=== DATA SHOWN ===
※

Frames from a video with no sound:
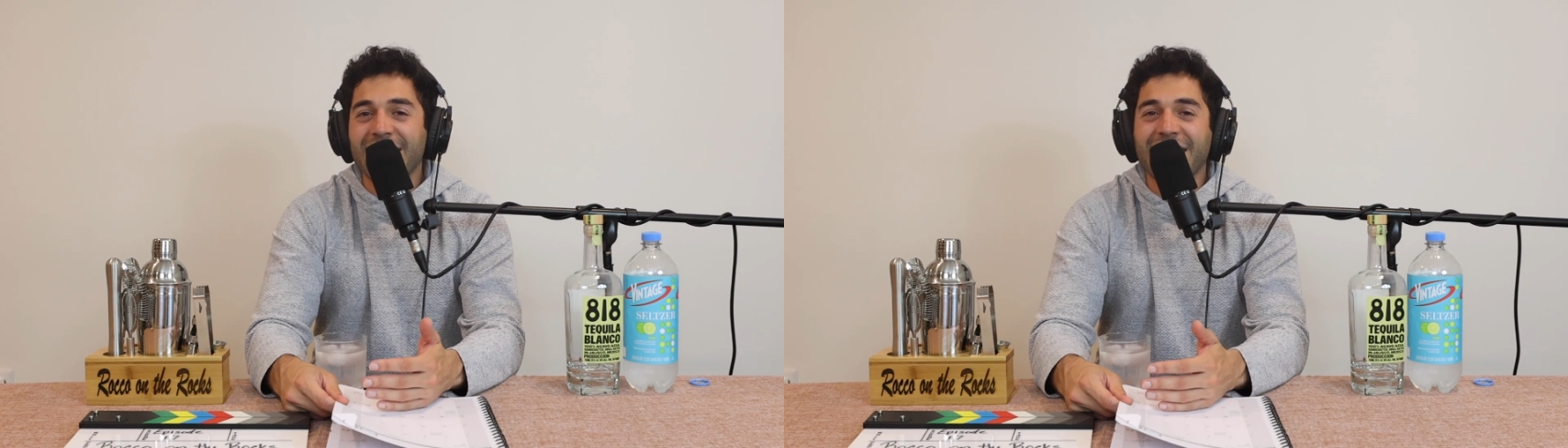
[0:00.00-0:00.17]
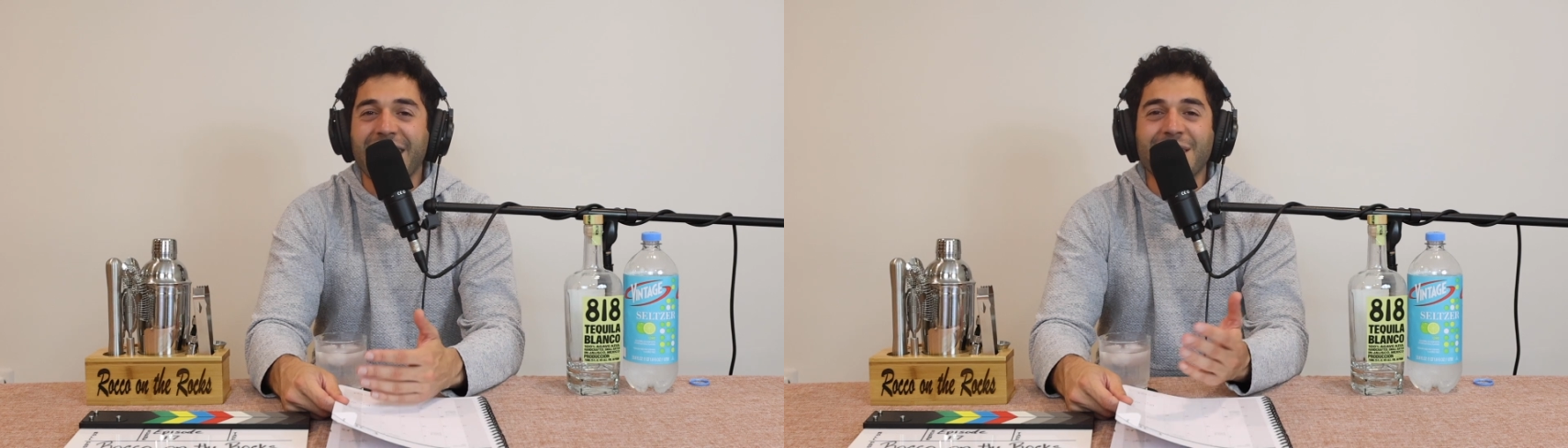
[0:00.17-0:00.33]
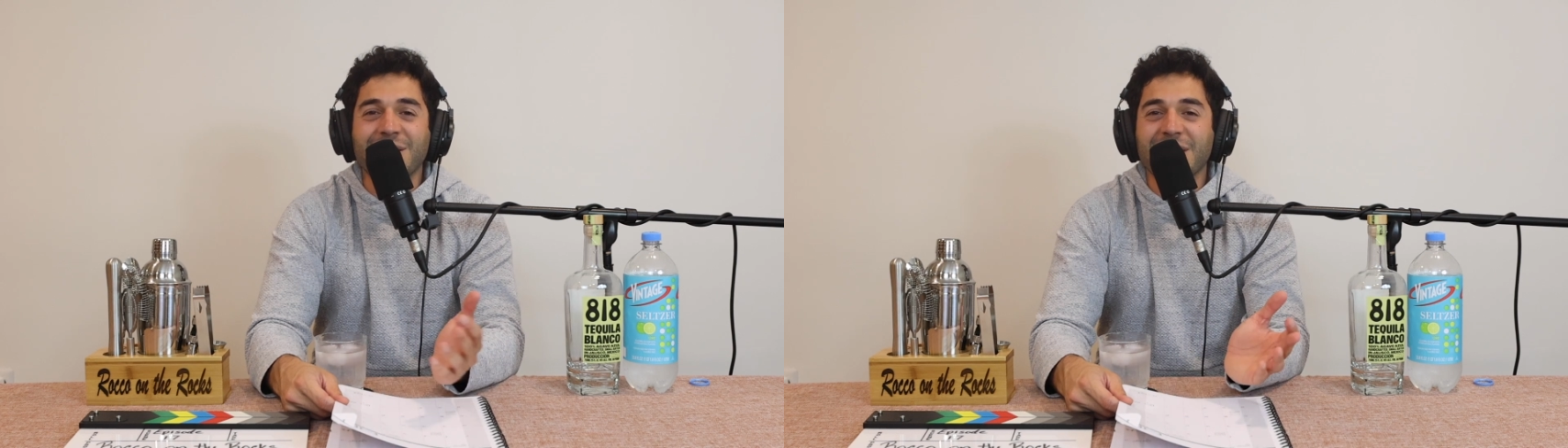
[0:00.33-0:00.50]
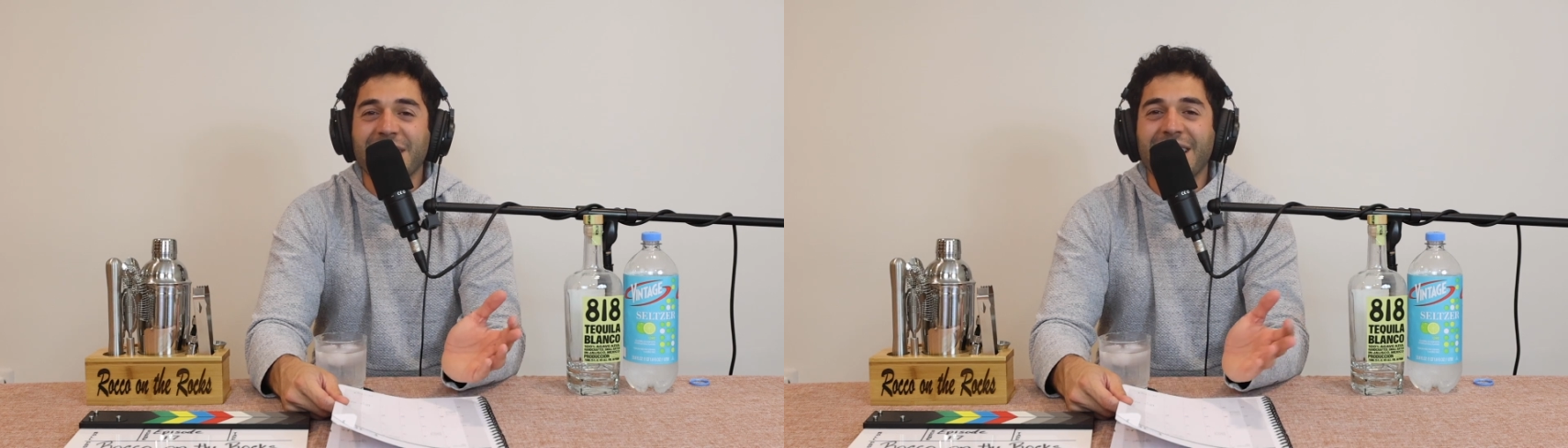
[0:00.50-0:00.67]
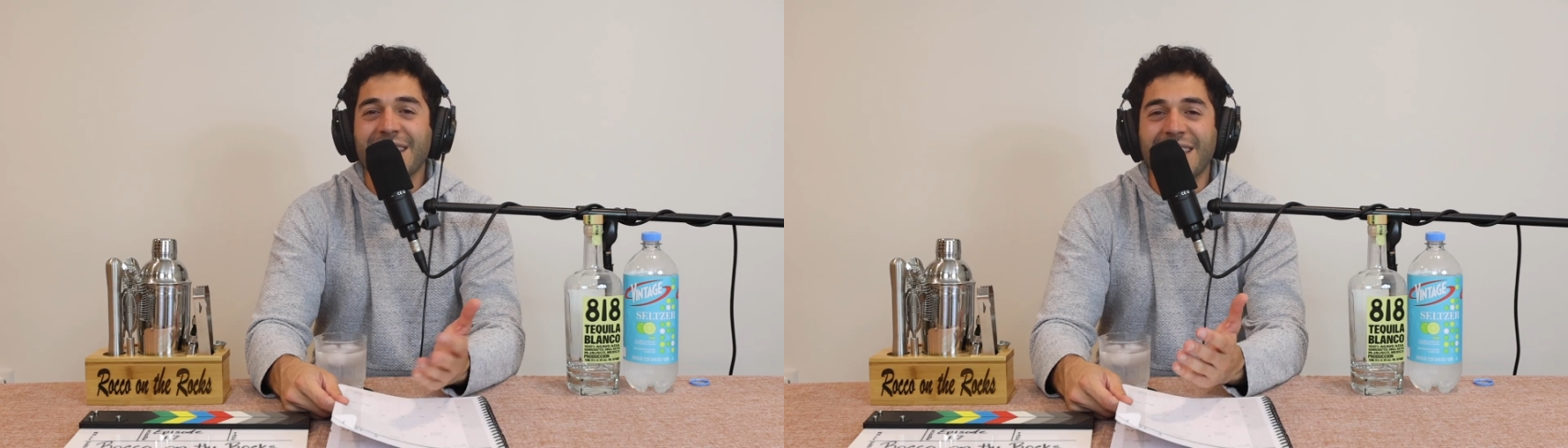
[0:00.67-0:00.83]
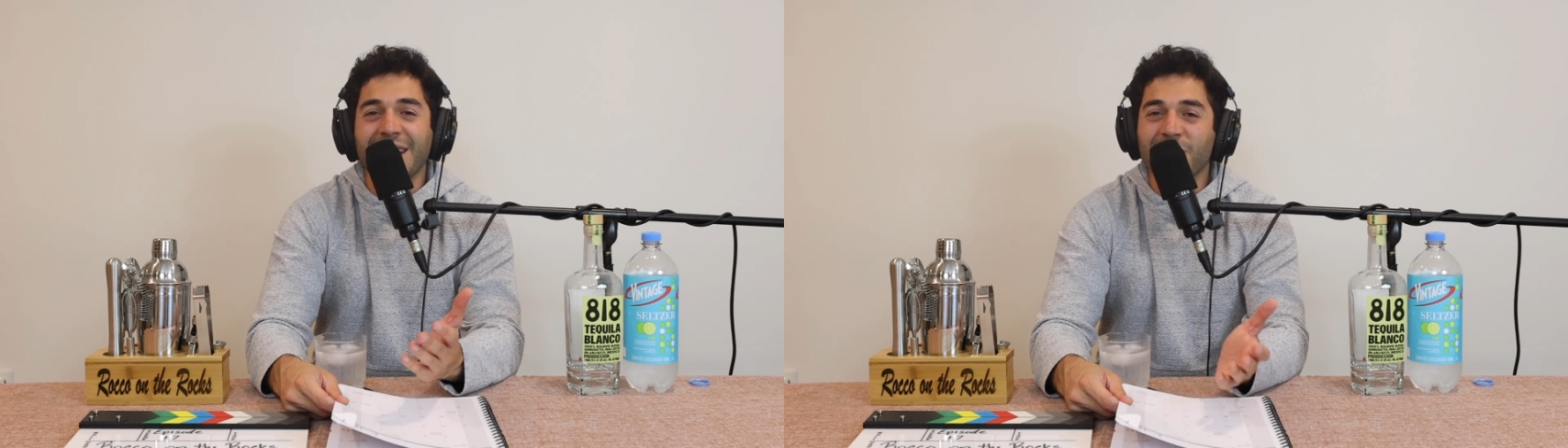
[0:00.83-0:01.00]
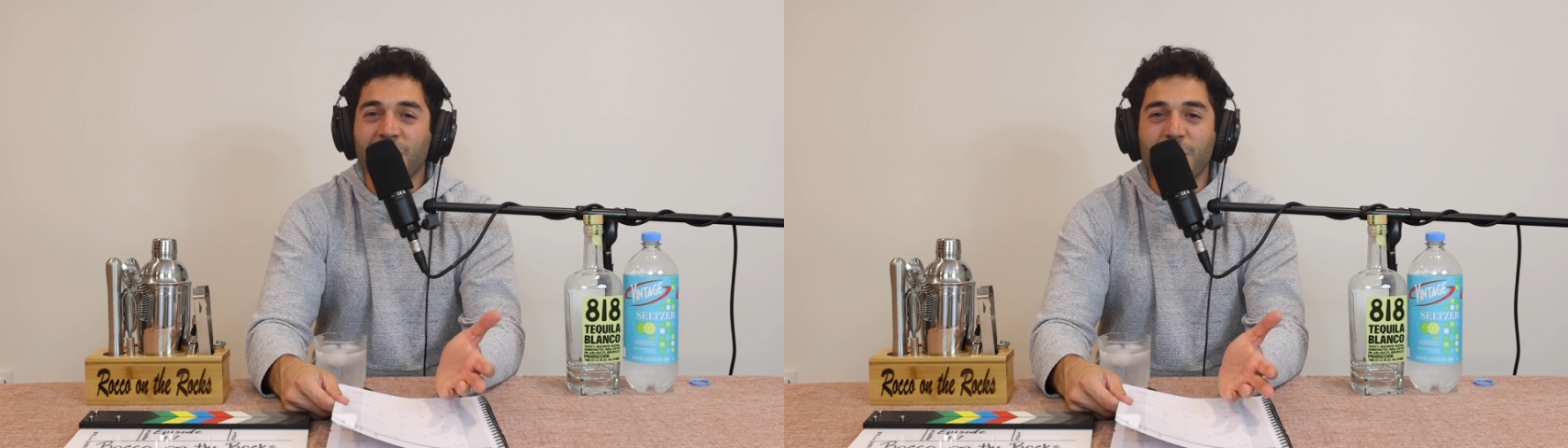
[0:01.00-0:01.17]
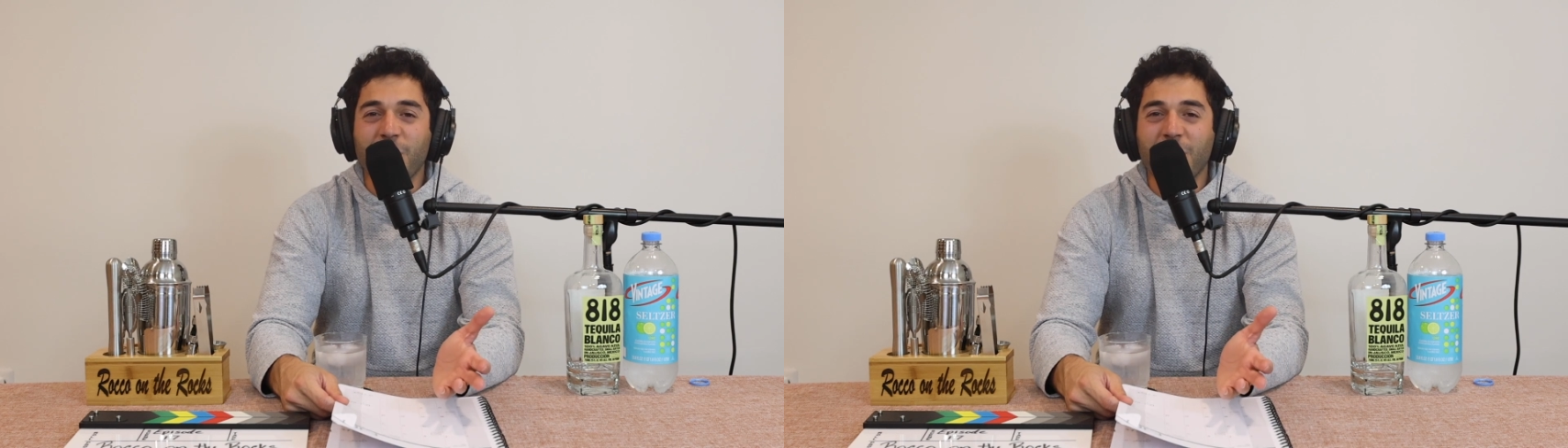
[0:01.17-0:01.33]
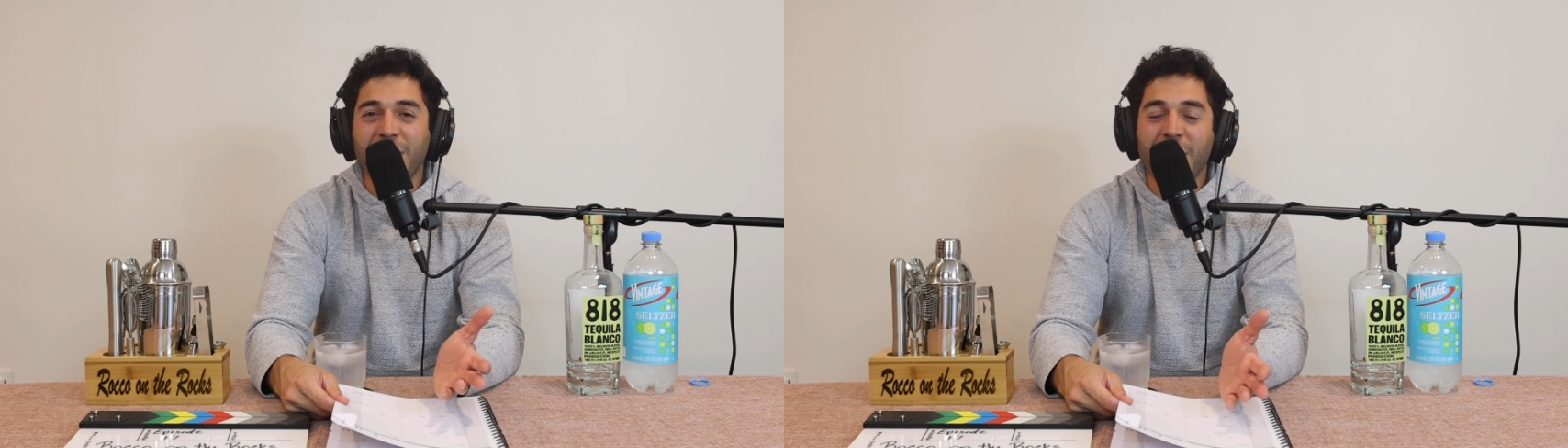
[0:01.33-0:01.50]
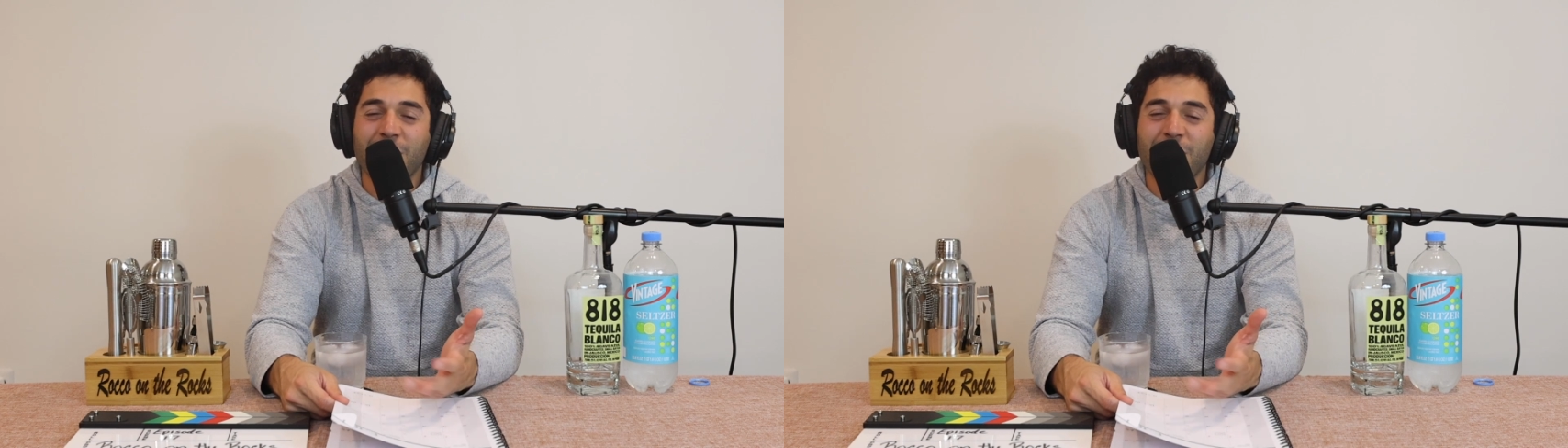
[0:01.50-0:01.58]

Like, I just like hit that lull point.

※

=== WORK ORDER ===
In the records above, locate the line with "[0:00.67-0:00.83]"; output it and each line after it through the last one, exactly, omitting pictures.

=== ANSWER ===
[0:00.67-0:00.83]
[0:00.83-0:01.00]
[0:01.00-0:01.17]
[0:01.17-0:01.33]
[0:01.33-0:01.50]
[0:01.50-0:01.58]

Like, I just like hit that lull point.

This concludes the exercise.